Winneshiek Medical Center Board president Ben Wyatt has been getting questions since last Wednesday's announcement that Chief Administrative Office Dan Werner resigned--the latest in a string of high-profile resignations.
But Wyatt tells decorahnews.com that the hospital is headed on the right track. He says hospital board members understand that tremendous changes are happening in the health care industry. He says the hospital board is making plans for the next ten years and beyond. "If you're not preparing for that, you're not going to succeed," he says.

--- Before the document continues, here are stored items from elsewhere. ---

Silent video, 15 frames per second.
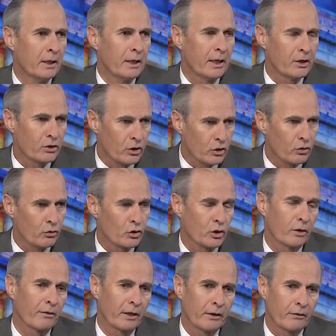
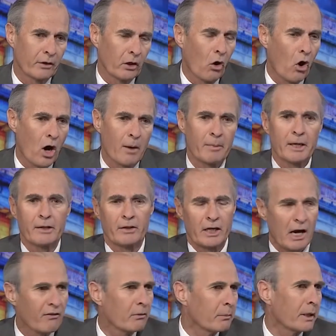institution. The army, the
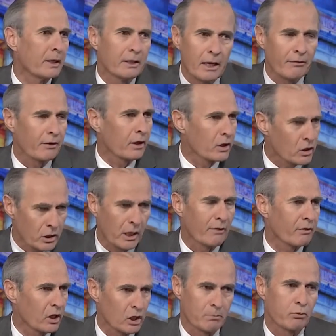government,
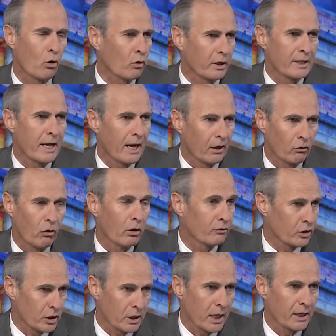everything's broken down. All of
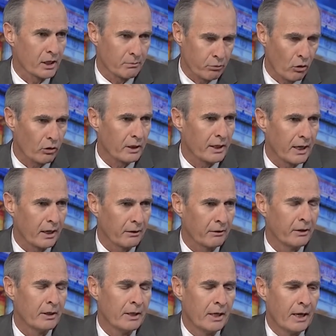society is broken down,
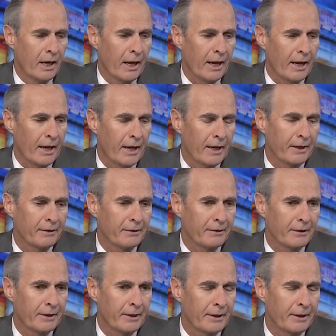and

Wyatt says hospital officials have calculated the turnover rate of personnel at WMC. 11 percent of employees have left the hospital during the last year. That compares to a national hospital turnover rate of 25 percent a year.
Wyatt declined to discuss the reasons for Werner's departure, but said that doctors who have left have done so for a variety of personal reasons. Doctors act in their own self-interests, says Wyatt, and will move on to another job if it offers the options they're looking for. The Winneshiek Medical Center board, on the other hand, must work at keeping itself a viable health care system.
That's especially tricky given what's happening nationally with health care reform and cuts in Medicare reimbursements. Wyatt says Winneshiek Medical Center has a strategic plan that calls for greater efficiencies and for taking advantage of demographic trends that will have more area residents needing health care services in the years to come.